The Reading festival will no longer be invaded by EU economic migrants like Daft Punk, David Buetta, Andrea Bocelli and the like. The Moody Blues and Leo Sayer back on Top of the Pops, which will be back every Thursday.

In fact, everything will be back to just like it was in the good old days.

Proper enlightened situation comedies like Love Thy Neighbour, Alf Garnett and of course classic comediens like Bernie Manning no longer crowded out by foreign EU murder mysteries eroding the cultural integrity of our nation.

Hospitals will have beds galore. No more sick Rumanians collecting benefits while getting free treatment.
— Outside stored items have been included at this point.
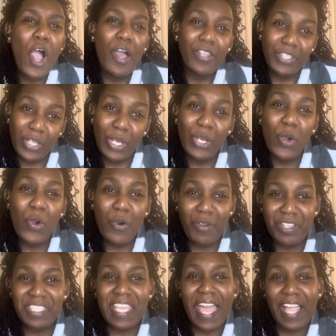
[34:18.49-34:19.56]

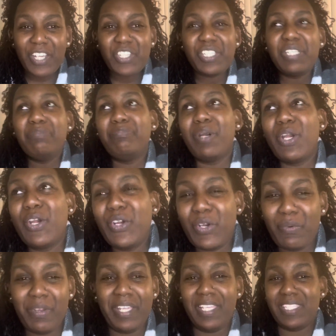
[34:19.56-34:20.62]
Dolores actually burned
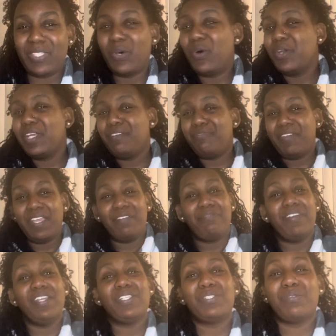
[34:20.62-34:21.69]
green, so all that fake
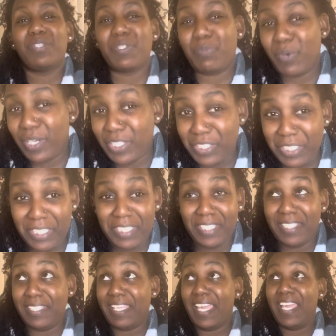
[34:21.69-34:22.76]
facial expression
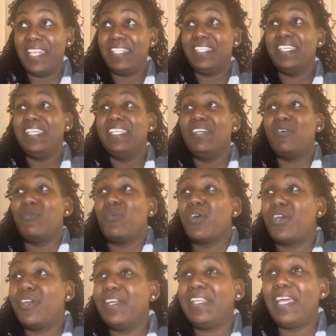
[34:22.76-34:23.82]
had Dylan
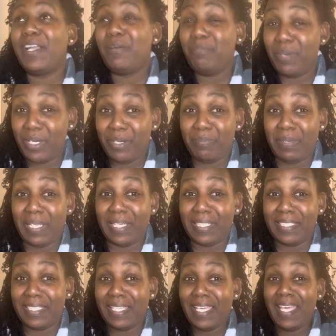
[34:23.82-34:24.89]
worried like a
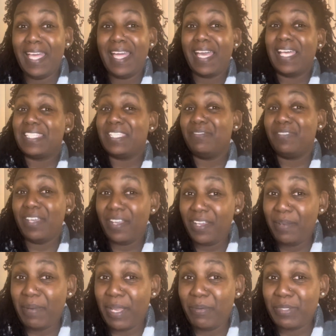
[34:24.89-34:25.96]
motherfucker. Because if
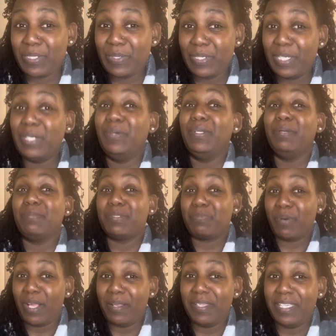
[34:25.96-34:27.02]
everybody was gonna go,
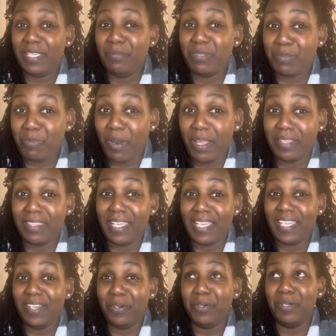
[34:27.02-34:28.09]
he was probably
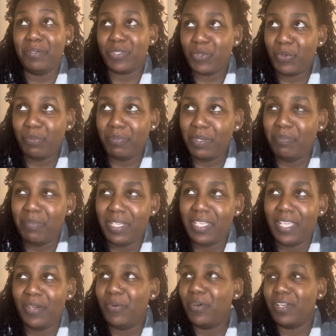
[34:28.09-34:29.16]
thinking, oh, it was gonna be me.
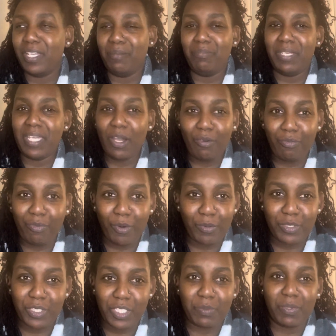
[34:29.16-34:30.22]
They're gonna get me out
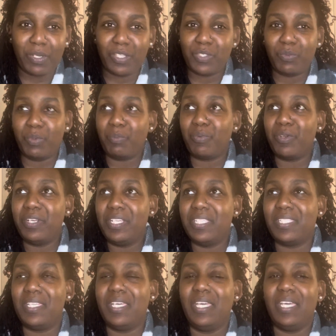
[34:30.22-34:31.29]
first just because of what Britney
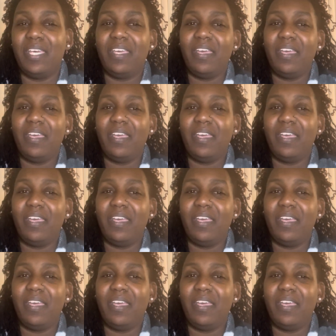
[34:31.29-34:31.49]
said.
All those british men and women crying out for key worker jobs as hospital cleaners, porters, nurses, Doctors. Work for them all!

British buses with drivers born and raised here, driving British workers to British owned factories – back to the prosperity of the years before 1975 and the single market. British caught fish cooked on British coal-fired stoves, the coal dug up by British miners in British coalfields.

And as the sweltering great British summer really kicks in this week, we’ll all head for the sun drenched beaches of the south coast in our Hillmans and Morris cars for a day of British R & R – taking care to bear arms, in case any f***ing faceless unelected politicians from Brussels try to get ashore, disguised as Syrian refugees…or even worse, Turks!